▶ _Action item_:
The answer is the data below, repeated exactly, with no pictures included.
Records for the task Block Start
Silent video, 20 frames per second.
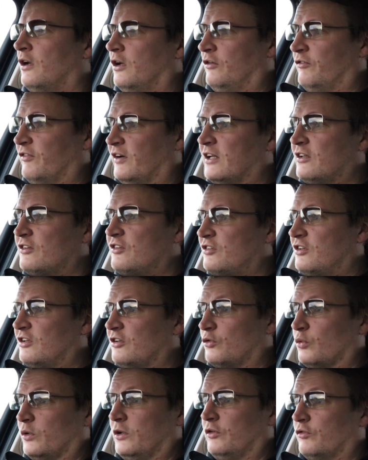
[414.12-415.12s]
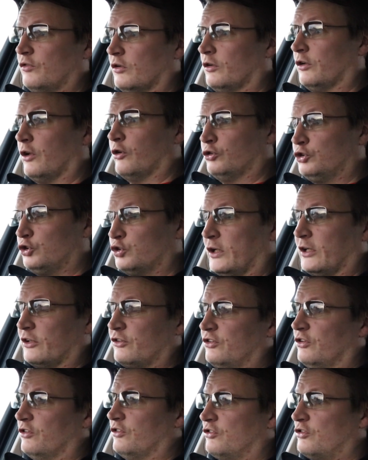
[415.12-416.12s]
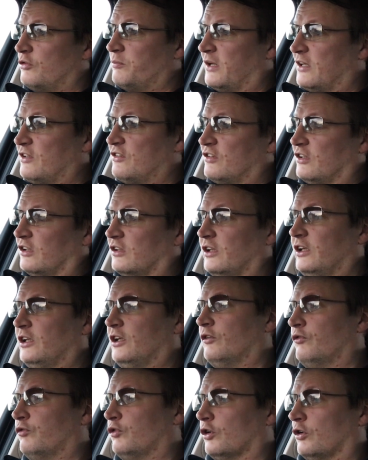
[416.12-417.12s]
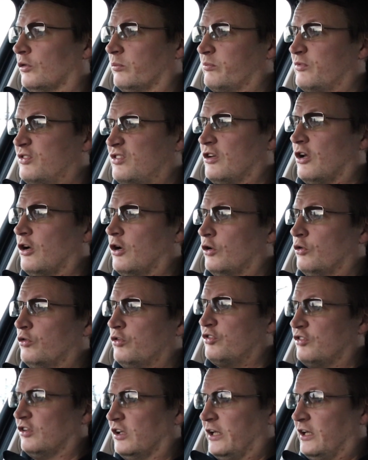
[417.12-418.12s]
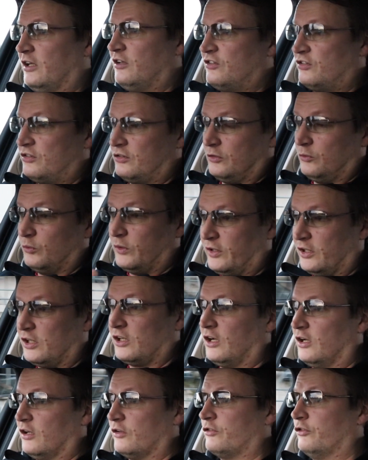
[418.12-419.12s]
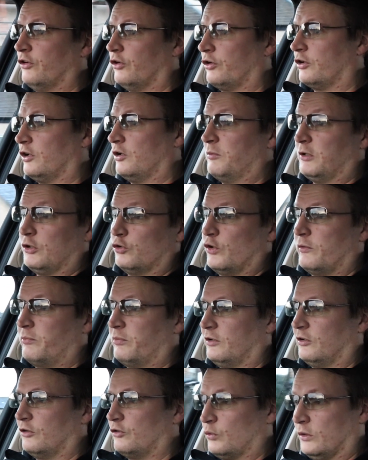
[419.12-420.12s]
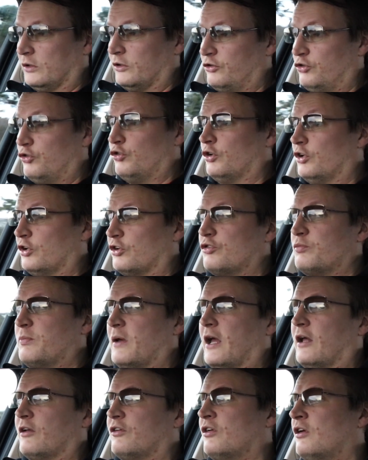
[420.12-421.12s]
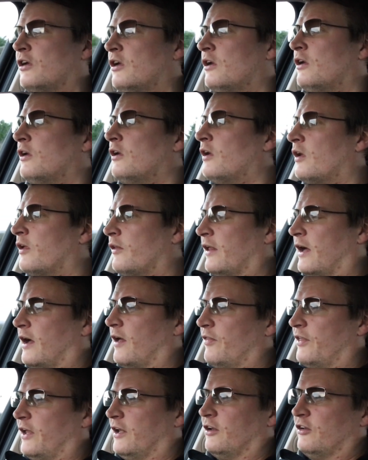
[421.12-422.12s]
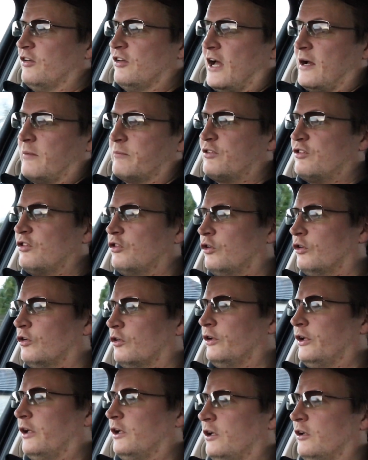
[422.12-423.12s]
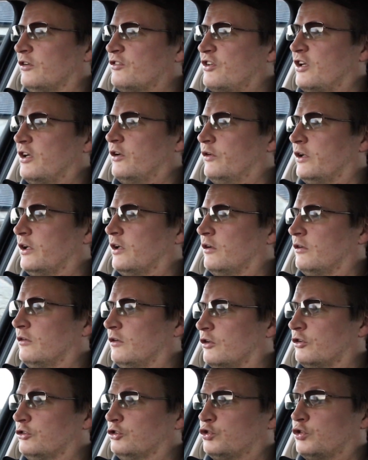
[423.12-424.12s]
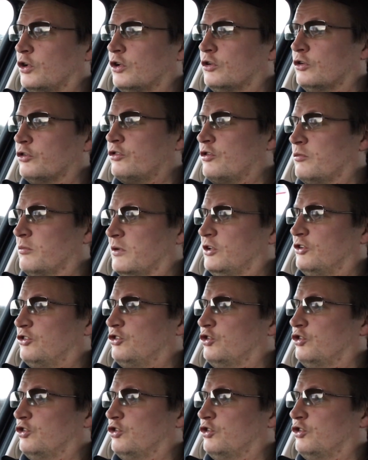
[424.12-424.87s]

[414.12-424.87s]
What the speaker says: Advanced is when you've got low traction, so basically you've got snow, sleet, where the car's not going to be gripping as well as you'd expect. That then adapts all the steering and controls to make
Records for the task Block End
▶ _Completed task_:
Silent video, 20 frames per second.
[414.12-415.12s]
[415.12-416.12s]
[416.12-417.12s]
[417.12-418.12s]
[418.12-419.12s]
[419.12-420.12s]
[420.12-421.12s]
[421.12-422.12s]
[422.12-423.12s]
[423.12-424.12s]
[424.12-424.87s]

[414.12-424.87s]
What the speaker says: Advanced is when you've got low traction, so basically you've got snow, sleet, where the car's not going to be gripping as well as you'd expect. That then adapts all the steering and controls to make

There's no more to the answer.